Problem requirements => Every record must appear in your copy exactly as written, with no pictures.

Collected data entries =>
_ _ _ _ _ _ _

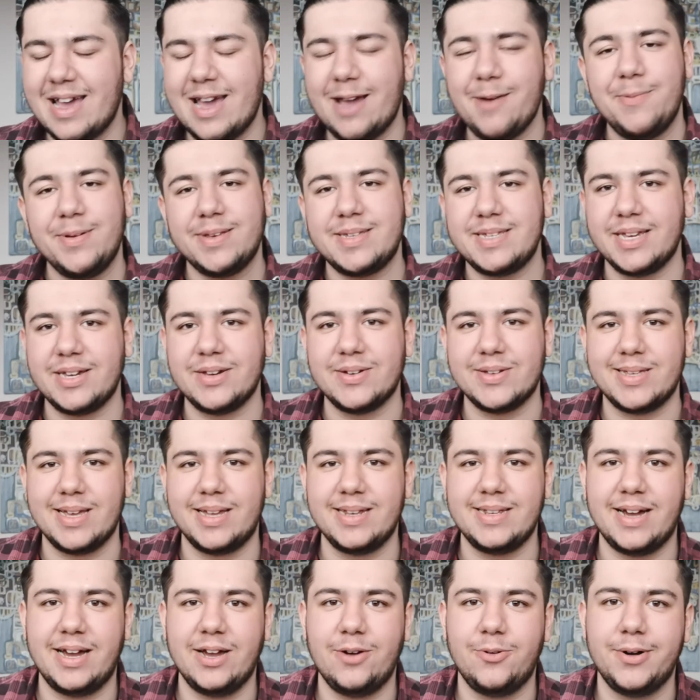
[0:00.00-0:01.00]
every single
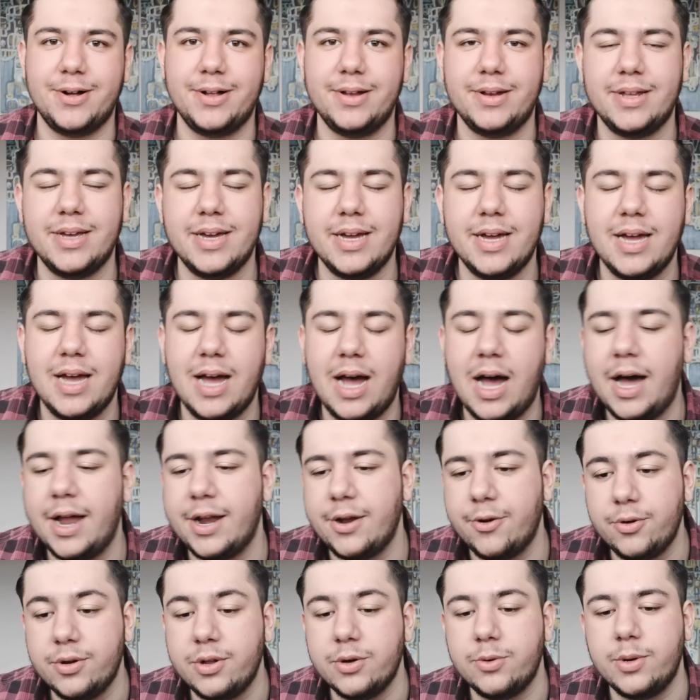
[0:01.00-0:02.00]
Sentai world
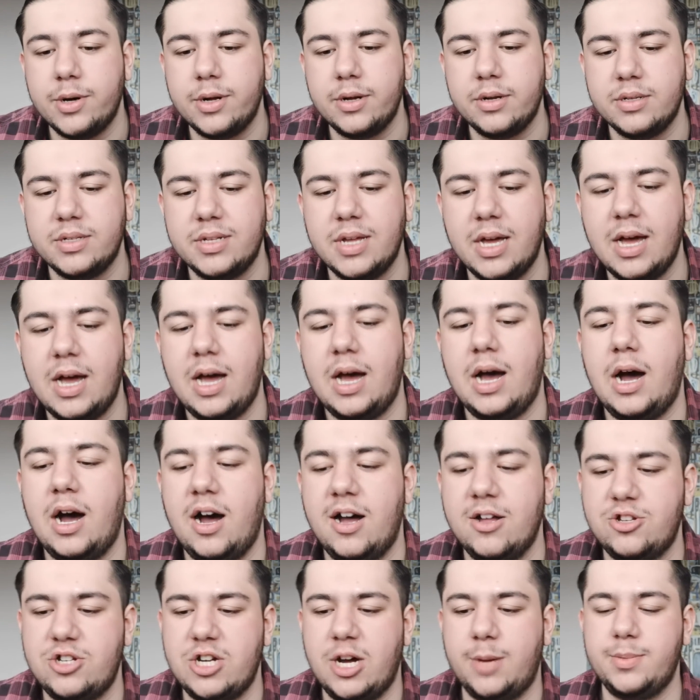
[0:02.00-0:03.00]
and other worlds
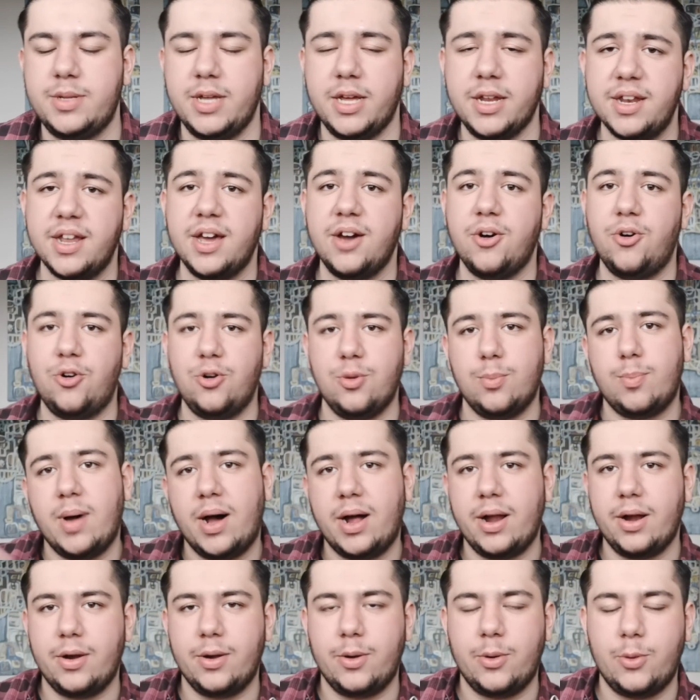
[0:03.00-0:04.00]
are trapped in their own
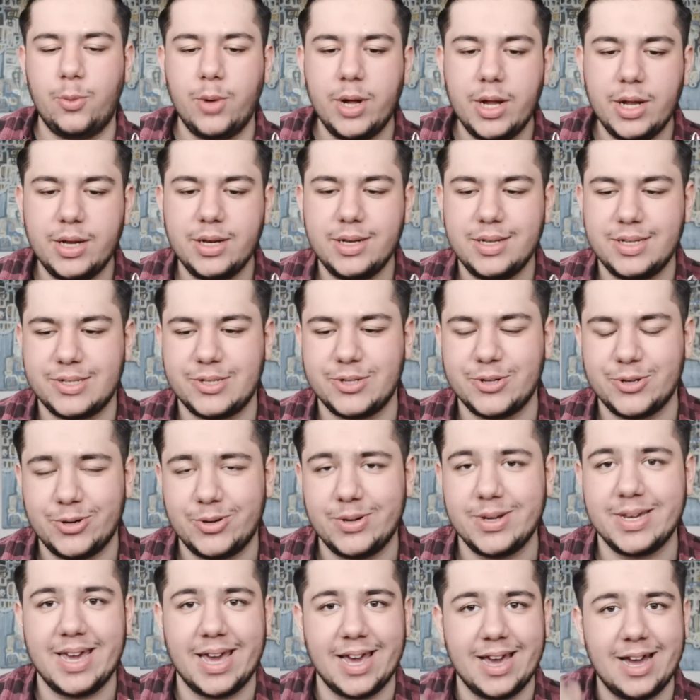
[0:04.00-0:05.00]
parallel world.
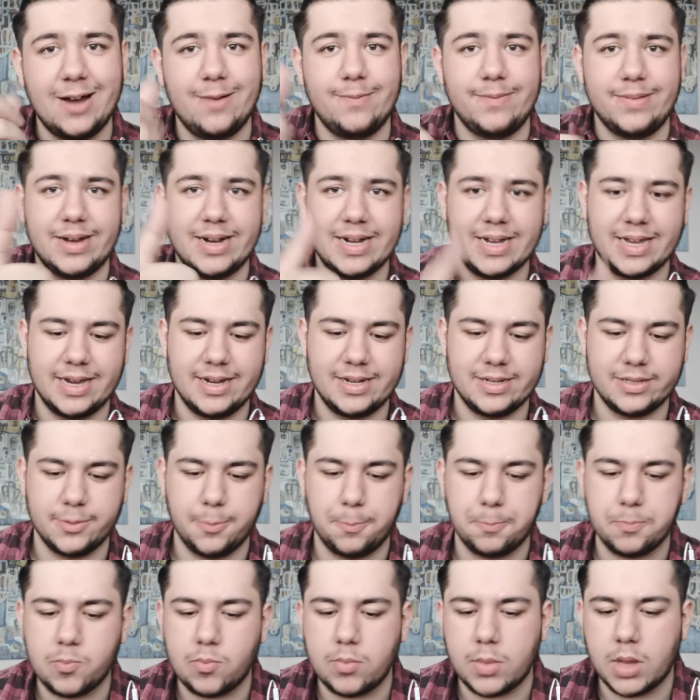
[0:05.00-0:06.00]
So yeah, have that, guys.
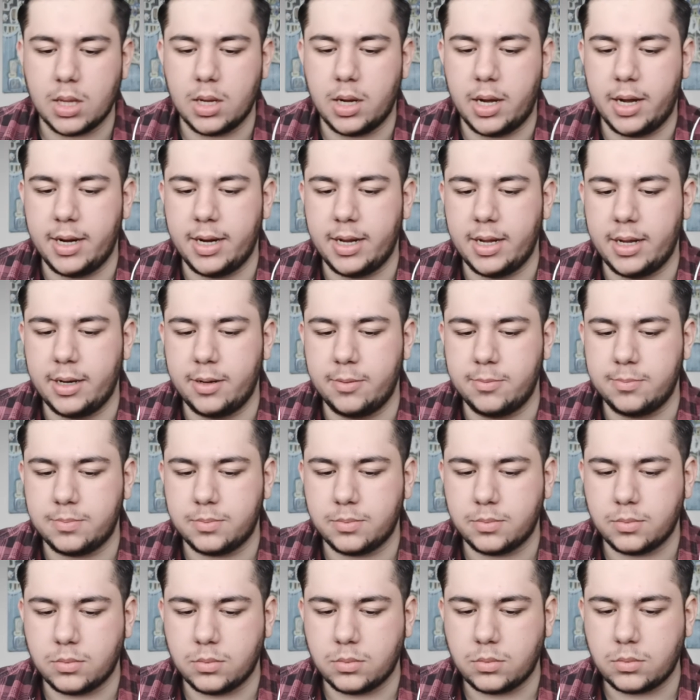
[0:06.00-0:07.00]
And then
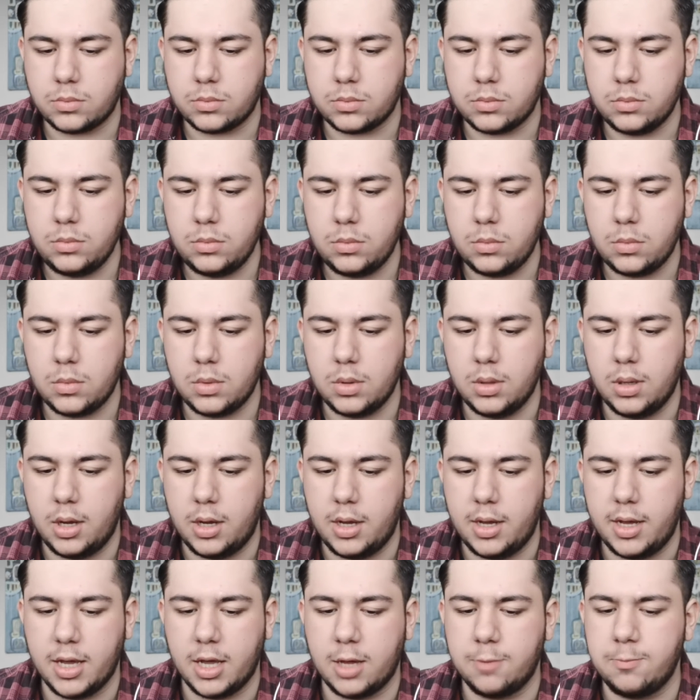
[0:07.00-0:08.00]

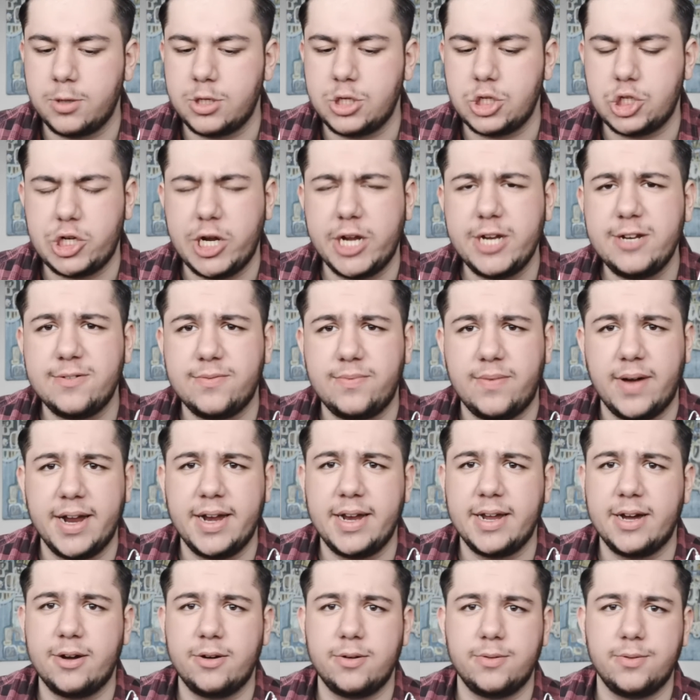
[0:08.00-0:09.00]
again, we're just trying to
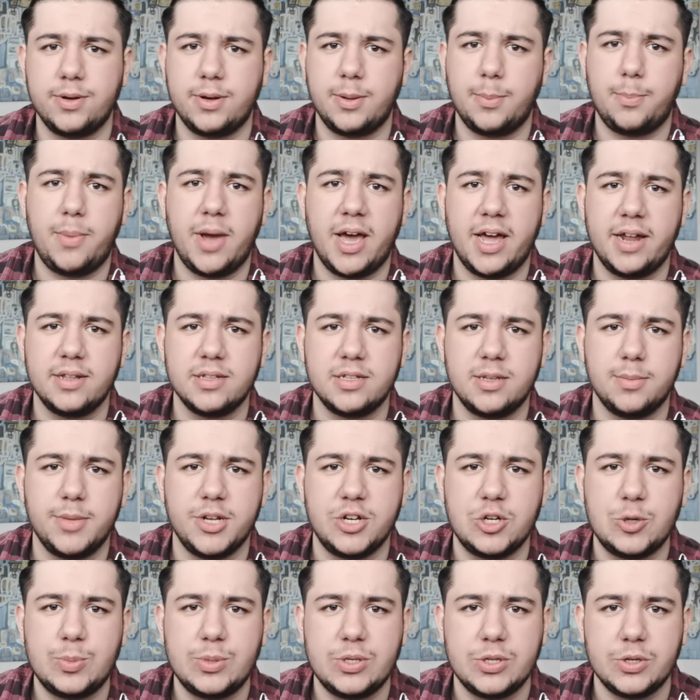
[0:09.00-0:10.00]
find out what the parents have
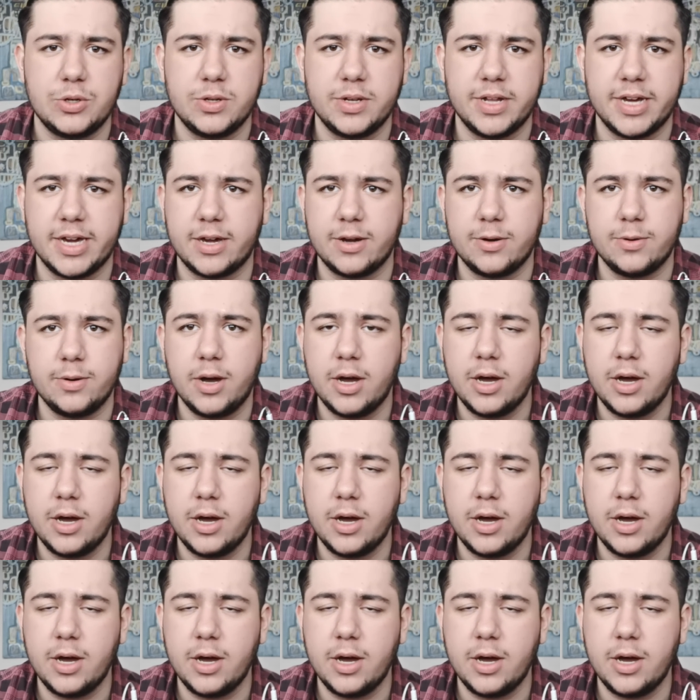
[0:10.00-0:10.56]
been up to, like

_ _ _ _ _ _ _

Task response =>
[0:00.00-0:01.00]
every single
[0:01.00-0:02.00]
Sentai world
[0:02.00-0:03.00]
and other worlds
[0:03.00-0:04.00]
are trapped in their own
[0:04.00-0:05.00]
parallel world.
[0:05.00-0:06.00]
So yeah, have that, guys.
[0:06.00-0:07.00]
And then
[0:07.00-0:08.00]

[0:08.00-0:09.00]
again, we're just trying to
[0:09.00-0:10.00]
find out what the parents have
[0:10.00-0:10.56]
been up to, like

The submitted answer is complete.